▶ **Provided material**
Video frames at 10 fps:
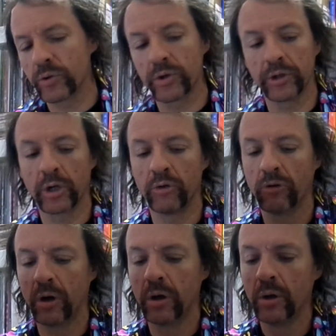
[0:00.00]
couldn't go
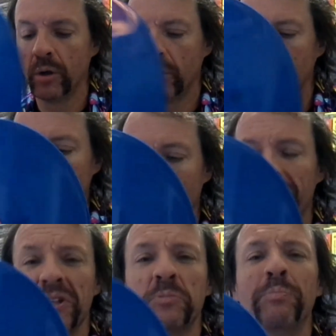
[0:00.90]
wrong with
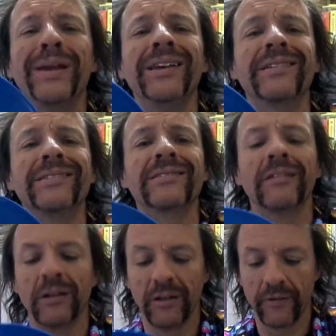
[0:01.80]
this piece
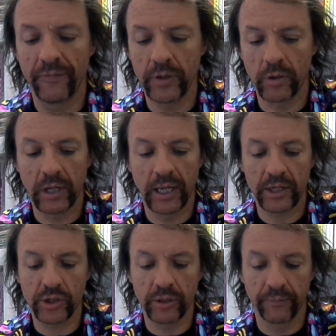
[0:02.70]
for your
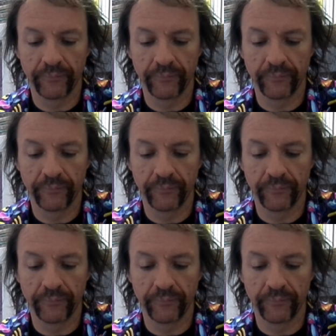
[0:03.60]
collection.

▶ **Exercise brief**
Write out every line above exactly, minus images.

▶ **Completed task**
Video frames at 10 fps:
[0:00.00]
couldn't go
[0:00.90]
wrong with
[0:01.80]
this piece
[0:02.70]
for your
[0:03.60]
collection.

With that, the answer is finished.